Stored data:
——

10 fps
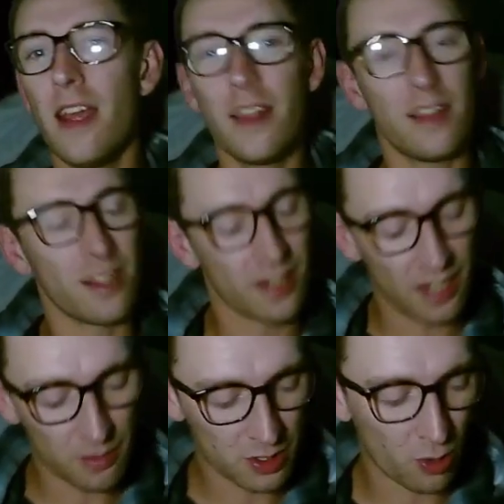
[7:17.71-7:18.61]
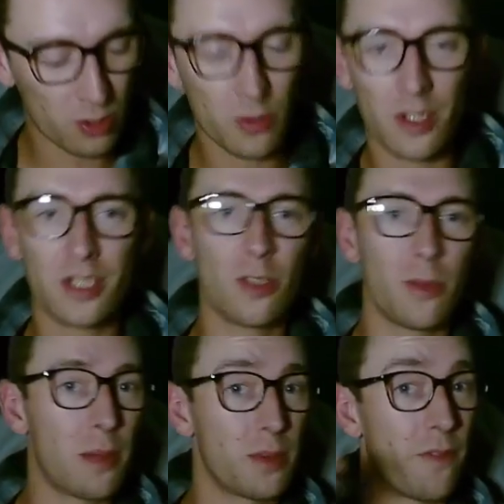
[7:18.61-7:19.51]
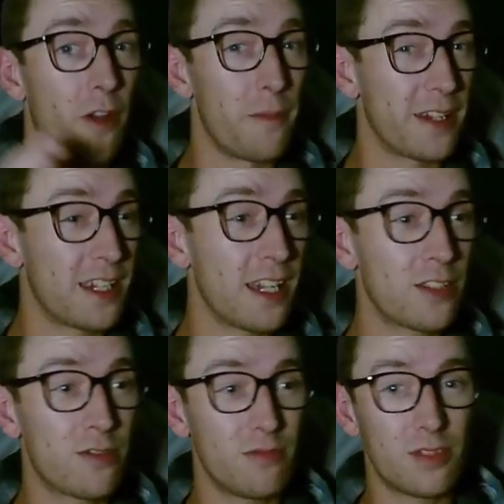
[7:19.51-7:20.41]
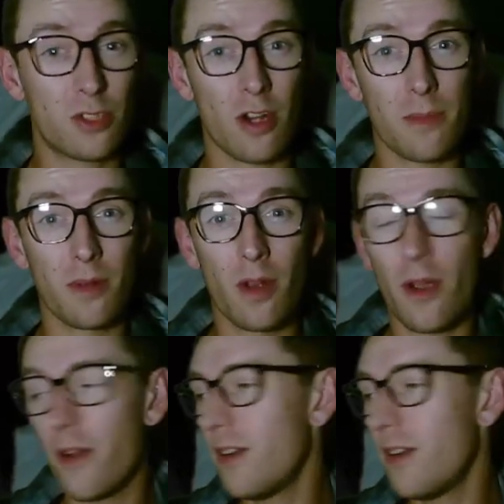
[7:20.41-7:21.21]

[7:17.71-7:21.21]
You can come and talk to us. You'll be able to find my Kick stream below.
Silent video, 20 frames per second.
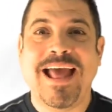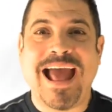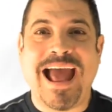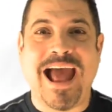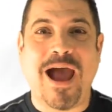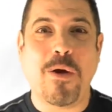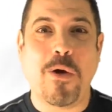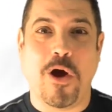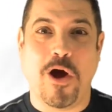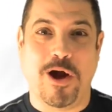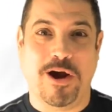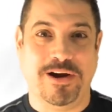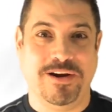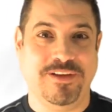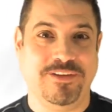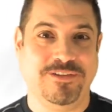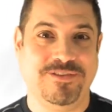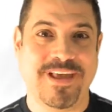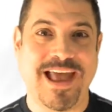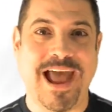How hard
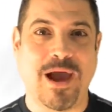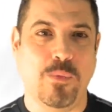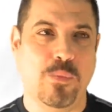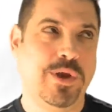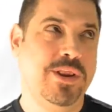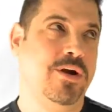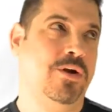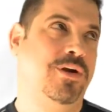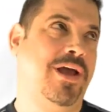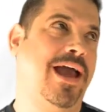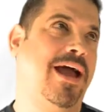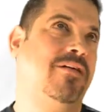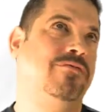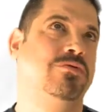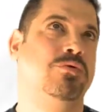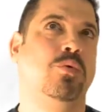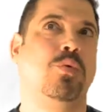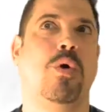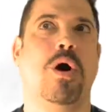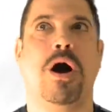is that? We don't
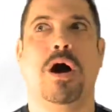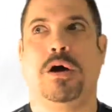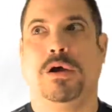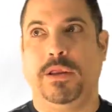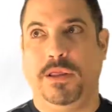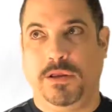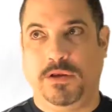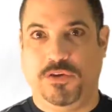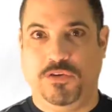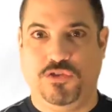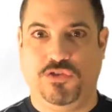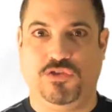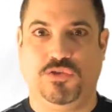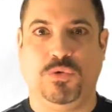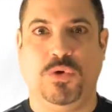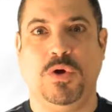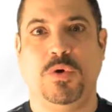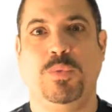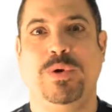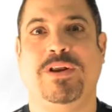have quality control.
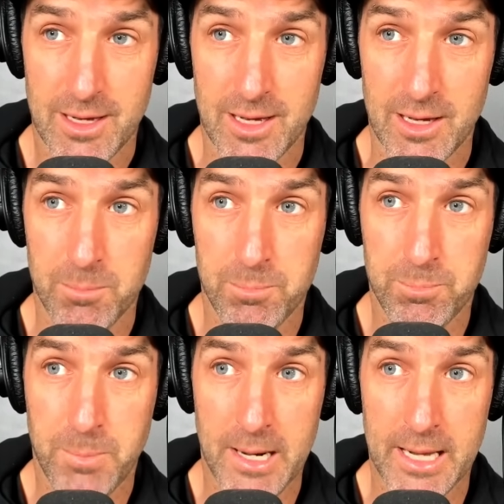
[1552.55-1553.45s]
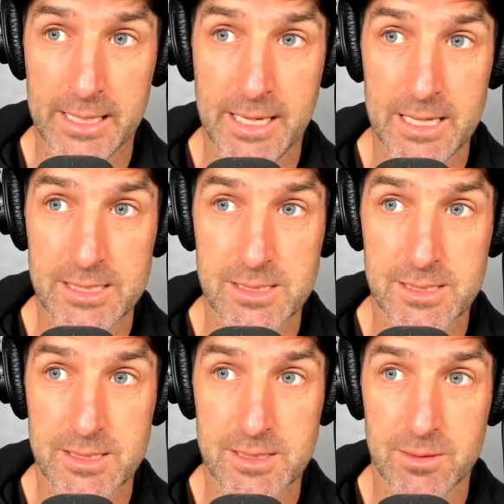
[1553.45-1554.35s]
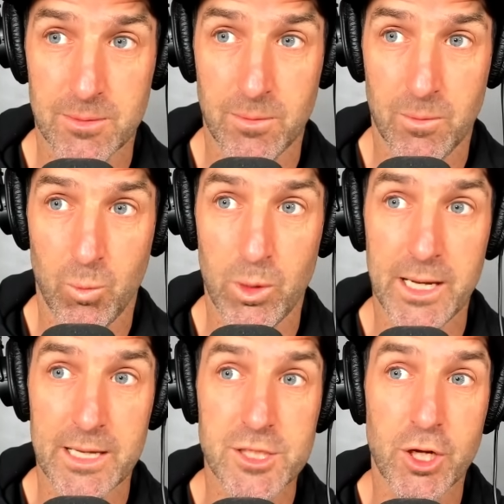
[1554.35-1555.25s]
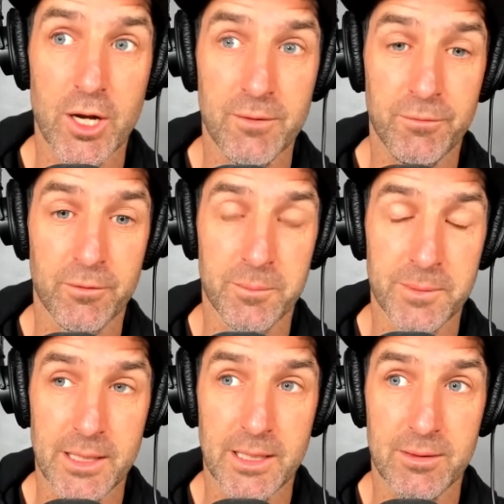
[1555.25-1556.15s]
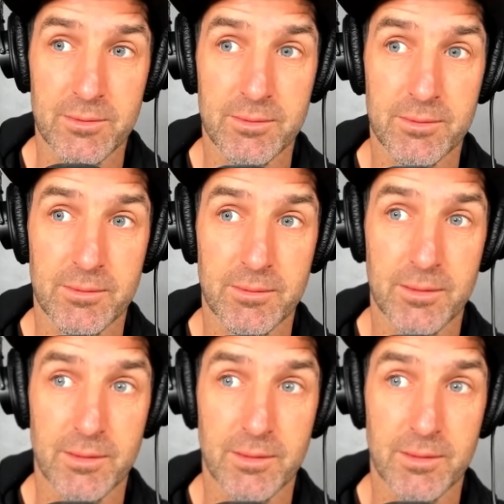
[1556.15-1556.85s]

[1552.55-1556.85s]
But I guess what he has going for him is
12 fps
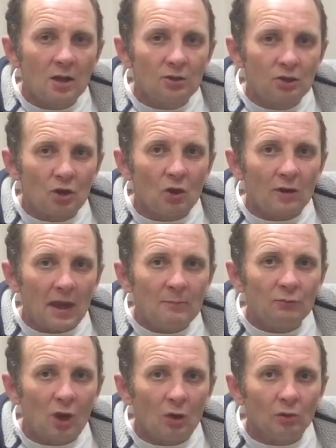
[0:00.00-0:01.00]
chuck
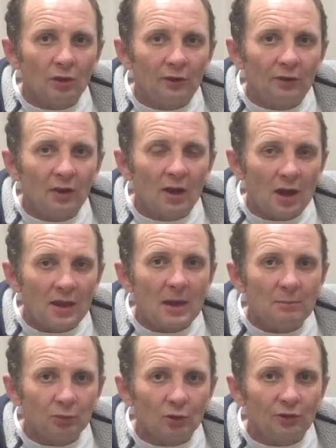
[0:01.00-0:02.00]
them rollers and
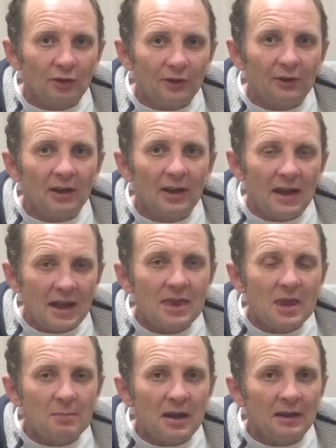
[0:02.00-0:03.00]
them brushes
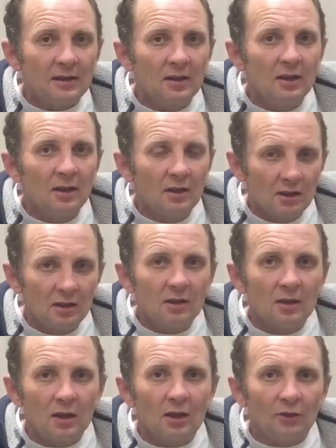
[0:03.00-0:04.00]
in the bin
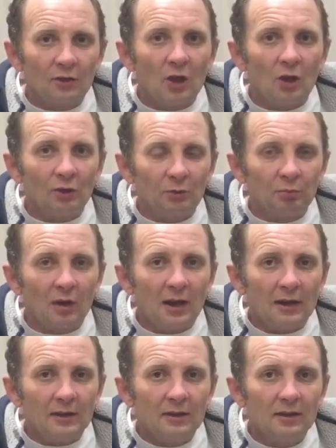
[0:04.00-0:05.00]
and start
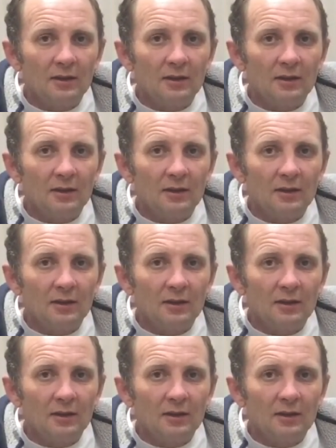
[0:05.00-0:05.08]
spraying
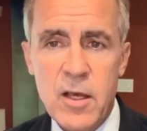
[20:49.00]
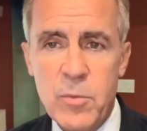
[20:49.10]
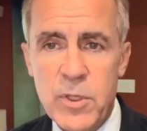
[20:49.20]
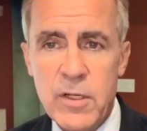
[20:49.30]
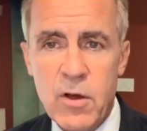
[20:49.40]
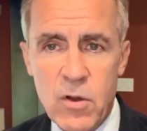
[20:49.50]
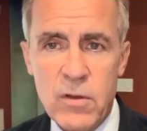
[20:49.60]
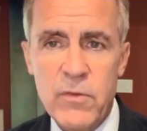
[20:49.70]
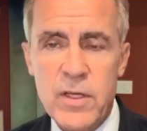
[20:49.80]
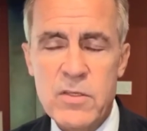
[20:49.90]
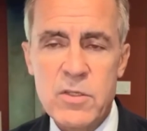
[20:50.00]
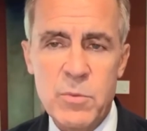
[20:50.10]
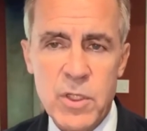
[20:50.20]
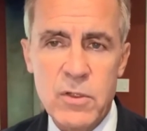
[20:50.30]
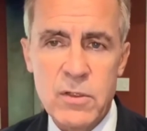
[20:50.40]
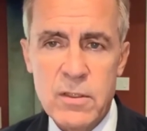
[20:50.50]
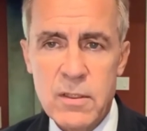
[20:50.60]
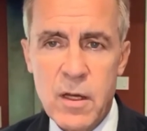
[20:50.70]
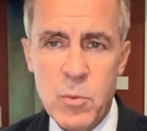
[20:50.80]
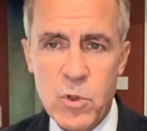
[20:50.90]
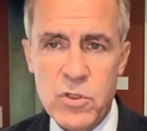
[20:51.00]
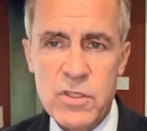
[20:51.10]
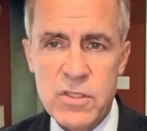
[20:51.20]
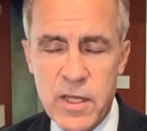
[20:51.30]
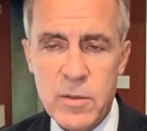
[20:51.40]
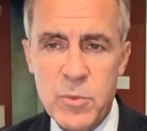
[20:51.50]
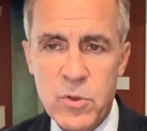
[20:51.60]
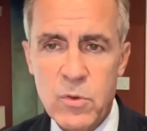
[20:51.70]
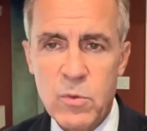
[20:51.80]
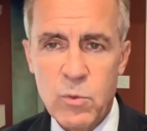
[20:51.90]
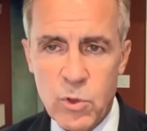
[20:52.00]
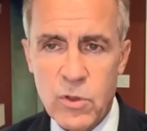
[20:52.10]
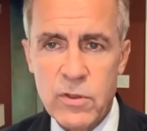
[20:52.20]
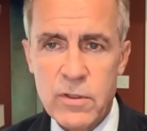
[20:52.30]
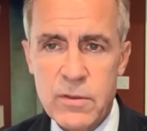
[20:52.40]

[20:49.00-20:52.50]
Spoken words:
helping all of us to build a more sustainable world.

——

→ YOUR OBJECTIVE
Output all lines above precisely. Pictures are to be left out.

→ ANSWER TO THE EXERCISE
10 fps
[7:17.71-7:18.61]
[7:18.61-7:19.51]
[7:19.51-7:20.41]
[7:20.41-7:21.21]

[7:17.71-7:21.21]
You can come and talk to us. You'll be able to find my Kick stream below.
Silent video, 20 frames per second.
How hard
is that? We don't
have quality control.
[1552.55-1553.45s]
[1553.45-1554.35s]
[1554.35-1555.25s]
[1555.25-1556.15s]
[1556.15-1556.85s]

[1552.55-1556.85s]
But I guess what he has going for him is
12 fps
[0:00.00-0:01.00]
chuck
[0:01.00-0:02.00]
them rollers and
[0:02.00-0:03.00]
them brushes
[0:03.00-0:04.00]
in the bin
[0:04.00-0:05.00]
and start
[0:05.00-0:05.08]
spraying
[20:49.00]
[20:49.10]
[20:49.20]
[20:49.30]
[20:49.40]
[20:49.50]
[20:49.60]
[20:49.70]
[20:49.80]
[20:49.90]
[20:50.00]
[20:50.10]
[20:50.20]
[20:50.30]
[20:50.40]
[20:50.50]
[20:50.60]
[20:50.70]
[20:50.80]
[20:50.90]
[20:51.00]
[20:51.10]
[20:51.20]
[20:51.30]
[20:51.40]
[20:51.50]
[20:51.60]
[20:51.70]
[20:51.80]
[20:51.90]
[20:52.00]
[20:52.10]
[20:52.20]
[20:52.30]
[20:52.40]

[20:49.00-20:52.50]
Spoken words:
helping all of us to build a more sustainable world.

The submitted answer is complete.